Table 2 — RACI Definitions (Source: Wikipedia)
|R||Responsible||Those who do the work to achieve the task. There is typically one role with a participation type of responsible, although others can be delegated to assist in the work required.|
|A||Accountable||The one ultimately answerable for the correct and thorough completion of the deliverable or task, and the one from whom responsible is delegated the work. In other words, anaccountable must sign off on (approve) work that responsible provides. There must be only one accountable specified for each task or deliverable.|
|C||Consulted||Those whose opinions are sought, typically subject matter experts, and with whom there is two-way communication.|
|I||Informed||Those who are kept up to date on progress, often only on completion of the task or deliverable, and with whom there is just one-way communication.|
We can now associate each role of the NIST model to certain RACI levels with respect to each aspect of a cloud service.
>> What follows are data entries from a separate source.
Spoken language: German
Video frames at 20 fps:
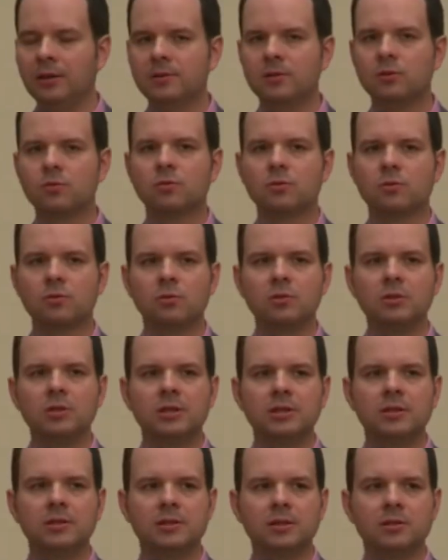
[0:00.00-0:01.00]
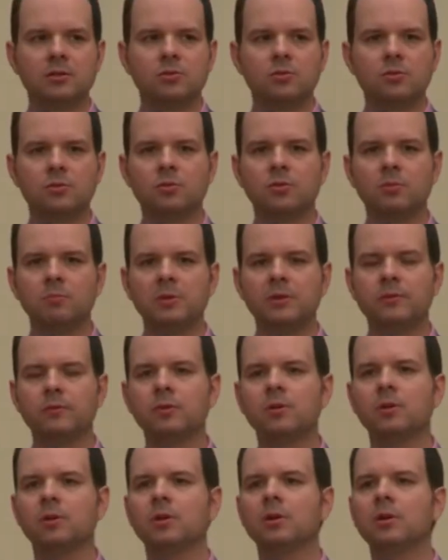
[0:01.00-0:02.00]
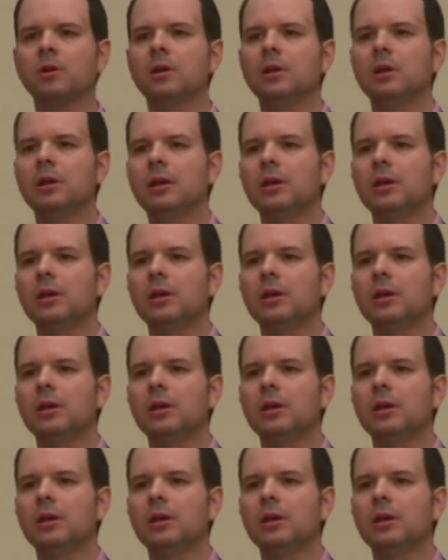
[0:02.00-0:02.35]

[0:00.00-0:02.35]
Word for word: Institutionen, die in dieser Diskussion mitwirken,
To take a few examples:
- Cloud consumers are accountable for timely bill payment and for complying with terms of service (e.g., for not using a service to spam others or to distribute illegal content).
- Cloud auditors are accountable for providing a fair assessment based on the information they were able to collect.
- The service quality manager of a cloud provider is accountable for the contracted uptime of the service.
- The IT operations staff of the cloud provider is responsible for that uptime.
- Cloud consumers are consulted by a cloud provider who needs to schedule some downtime for maintenance reasons.
- Cloud consumers are informed about the anticipated recovery time from an unexpected service interruption.
- A cloud carrier is accountable for the throughput and latency of a circuit.